Yes, I’ve seen boto, and played with it briefly. To be honest, while I guess I’m a python geek, as a general rule I’m really more interested in getting work done than supporting a particular language (or technology in general). I personally found boto to be really awkward to use.

I was introduced to it here –> http://jimmyg.org/2007/09/01/amazon-ec2-for-people-who-prefer-debian-and-python-over-fedora-and-java/

That article is a fantastic introduction to ec2 in general, but in following the boto bits, I found it to be a rather incomplete tool if your goal is to quickly fire off administrative tasks. It can probably be a good foundation for putting together a suite of python-based tools to mimic Amazon’s own ec2-* tools, but those seem to work well enough.
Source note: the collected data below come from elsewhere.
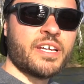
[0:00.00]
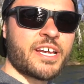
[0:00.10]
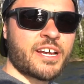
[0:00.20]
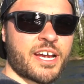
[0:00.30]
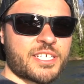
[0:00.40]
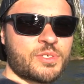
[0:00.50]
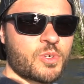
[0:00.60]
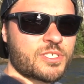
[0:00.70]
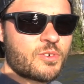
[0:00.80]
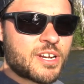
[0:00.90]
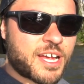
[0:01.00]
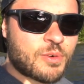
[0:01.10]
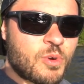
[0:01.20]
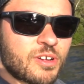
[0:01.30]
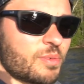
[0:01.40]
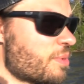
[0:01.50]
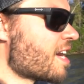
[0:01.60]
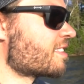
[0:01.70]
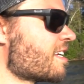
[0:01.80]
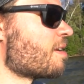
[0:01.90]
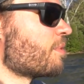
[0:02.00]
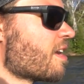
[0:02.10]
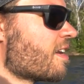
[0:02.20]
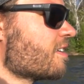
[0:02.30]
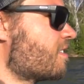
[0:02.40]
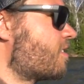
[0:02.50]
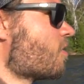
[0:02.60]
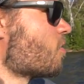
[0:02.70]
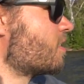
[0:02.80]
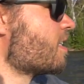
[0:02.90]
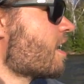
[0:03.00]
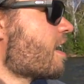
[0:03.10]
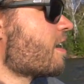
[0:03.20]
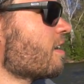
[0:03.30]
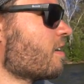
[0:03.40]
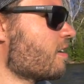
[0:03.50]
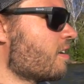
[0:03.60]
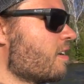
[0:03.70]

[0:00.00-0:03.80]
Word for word: ready? Hey guys, what's going on? Welcome back to NB Edits. So today,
Regardless, I appreciate you bringing it up again, because I *had* actually missed somehow that it supports moving files from s3 to ec2. Thanks for the reminder!

By: Arthur

Arthur — Sat, 22 Mar 2008 18:03:57 +0000

I take it you've seen boto? For a python geek that's probably the easiest way to get stuff from s3 onto ec2. I've taken a copy of Dug Song's s3tools and adapted s3ftp.py to use boto, so tend to just use that (or a varient) to get what I need if I'm doing ad-hoc command line stuff.

By: Justin

Justin — Fri, 21 Mar 2008 17:57:36 +0000

hmm, I am re-reading the hadoop docs on this:

http://hadoop.apache.org/core/docs/r0.15.2/streaming.html#Large+files+and+archives+in+Hadoop+Streami

It says:

“the mapper collects the line oriented outputs from the stdout of the process and converts each line into a key/value pair, which is collected as the output of the mapper. By default, the prefix of a line up to the first tab character is the key and the the rest of the line (excluding the tab character) will be the value.”
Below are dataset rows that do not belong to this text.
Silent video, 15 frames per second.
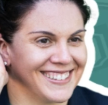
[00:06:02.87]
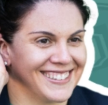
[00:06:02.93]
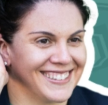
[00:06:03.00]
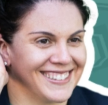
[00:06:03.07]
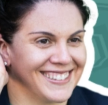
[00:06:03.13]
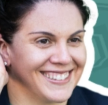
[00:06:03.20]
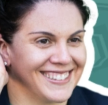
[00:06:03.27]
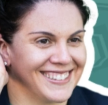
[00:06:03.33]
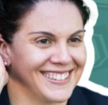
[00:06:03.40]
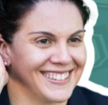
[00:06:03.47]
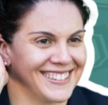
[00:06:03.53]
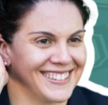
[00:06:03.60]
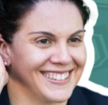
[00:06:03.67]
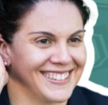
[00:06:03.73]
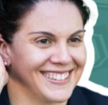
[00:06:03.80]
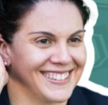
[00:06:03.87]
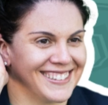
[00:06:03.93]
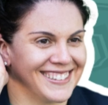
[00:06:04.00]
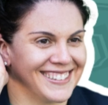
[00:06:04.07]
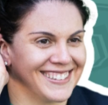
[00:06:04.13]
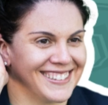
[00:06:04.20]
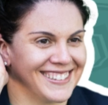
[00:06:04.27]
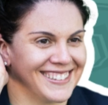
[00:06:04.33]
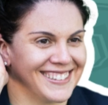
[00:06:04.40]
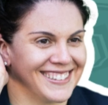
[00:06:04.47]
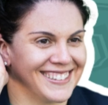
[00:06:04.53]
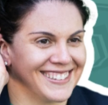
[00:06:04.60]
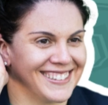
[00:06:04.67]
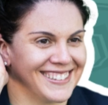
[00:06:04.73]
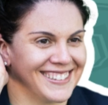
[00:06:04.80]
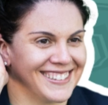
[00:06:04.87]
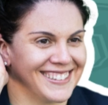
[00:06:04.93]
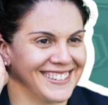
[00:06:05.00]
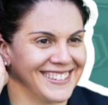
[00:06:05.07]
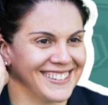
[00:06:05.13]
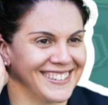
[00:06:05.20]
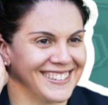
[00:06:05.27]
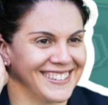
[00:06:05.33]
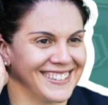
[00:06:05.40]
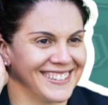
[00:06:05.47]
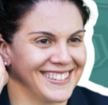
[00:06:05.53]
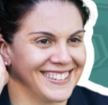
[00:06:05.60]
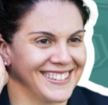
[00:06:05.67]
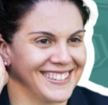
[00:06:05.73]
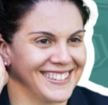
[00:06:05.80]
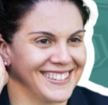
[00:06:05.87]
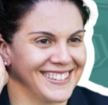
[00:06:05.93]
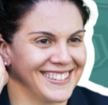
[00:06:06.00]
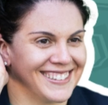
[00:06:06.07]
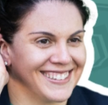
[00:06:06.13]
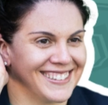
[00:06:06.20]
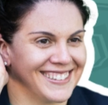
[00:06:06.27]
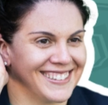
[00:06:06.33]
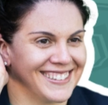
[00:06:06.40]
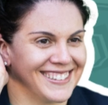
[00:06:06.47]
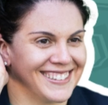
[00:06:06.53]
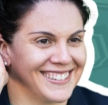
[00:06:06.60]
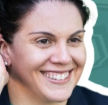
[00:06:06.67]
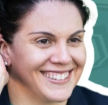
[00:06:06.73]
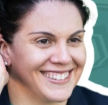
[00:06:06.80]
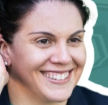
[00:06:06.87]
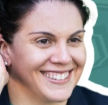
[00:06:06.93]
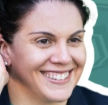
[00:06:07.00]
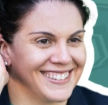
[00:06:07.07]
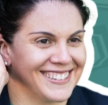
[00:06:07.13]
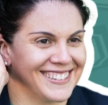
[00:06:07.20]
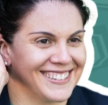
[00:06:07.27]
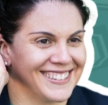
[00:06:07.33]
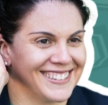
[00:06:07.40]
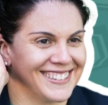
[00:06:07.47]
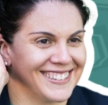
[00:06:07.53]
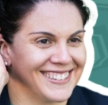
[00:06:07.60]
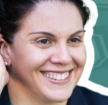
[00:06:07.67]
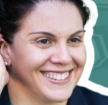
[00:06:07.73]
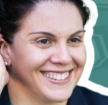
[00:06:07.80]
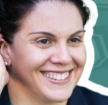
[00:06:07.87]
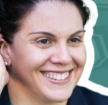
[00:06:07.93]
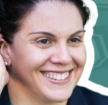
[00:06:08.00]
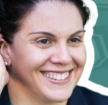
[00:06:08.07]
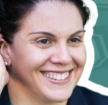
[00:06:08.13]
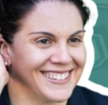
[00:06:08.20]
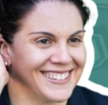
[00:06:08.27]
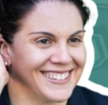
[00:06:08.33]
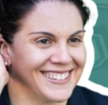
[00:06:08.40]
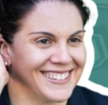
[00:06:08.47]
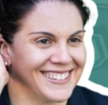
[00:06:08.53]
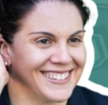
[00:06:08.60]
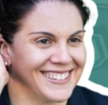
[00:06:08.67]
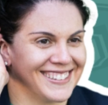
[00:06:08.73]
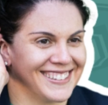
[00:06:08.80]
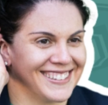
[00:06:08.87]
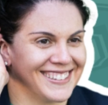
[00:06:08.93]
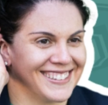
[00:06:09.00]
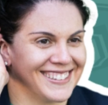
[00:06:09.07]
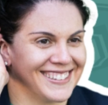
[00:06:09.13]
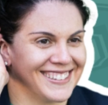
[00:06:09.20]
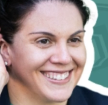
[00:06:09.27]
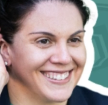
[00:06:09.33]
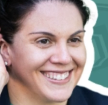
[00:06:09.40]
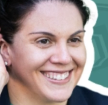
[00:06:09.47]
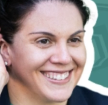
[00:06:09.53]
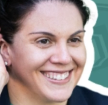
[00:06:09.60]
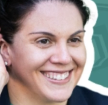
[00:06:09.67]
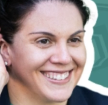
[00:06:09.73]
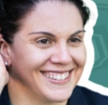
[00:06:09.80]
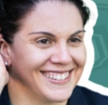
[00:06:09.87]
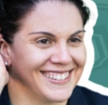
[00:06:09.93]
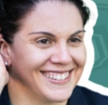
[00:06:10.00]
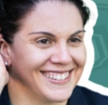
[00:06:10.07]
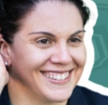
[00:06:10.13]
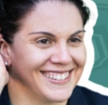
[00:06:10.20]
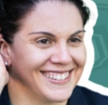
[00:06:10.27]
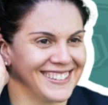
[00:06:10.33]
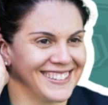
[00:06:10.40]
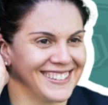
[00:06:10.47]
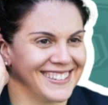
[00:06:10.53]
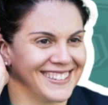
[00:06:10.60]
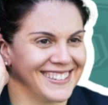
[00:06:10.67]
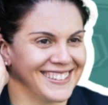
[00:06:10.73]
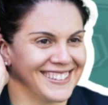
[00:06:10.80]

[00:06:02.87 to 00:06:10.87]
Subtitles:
[no speech]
and the same for reducing. This seems to imply that it does sort and merge the data, if it does, then something like this should work for the reducer:

#!/usr/bin/env python
import sys
import itertools
from operator import itemgetter

def get_file(f):
for line in f:
yield line.split()

def main():
data = get_file(sys.stdin)
for word, counts in itertools.groupby(data, itemgetter(0)):
tot = sum(int(x[1]) for x in counts)
print “%s\t%d” % (word, tot)

if __name__ == “__main__”:
main()

Notice how this is much more along the lines of the java code that does the same thing. The only diference is with the java code, mapreduce does the “groupby” for you.
wordpress will probably butcher it, if it does I’ll just make a blog post with it 🙂

By: m0j0

m0j0 — Fri, 21 Mar 2008 15:15:58 +0000

Thanks, Justin.

The point of the article, for me anyway, was that you didn’t have to code in Java to use Hadoop. For me, that’s the big win, because having coded in Java in the past, I will avoid it at all costs, even if it means implementing something like Torque and Maui instead of Hadoop to get my work done.

That said, your comment is still spot on for those Pythonistas who might’ve been taking that simplistic example as a “best practices” document for how to code the actual mapreduce process.

So, Justin, can you provide some Python code that would improve upon that example? Does anyone?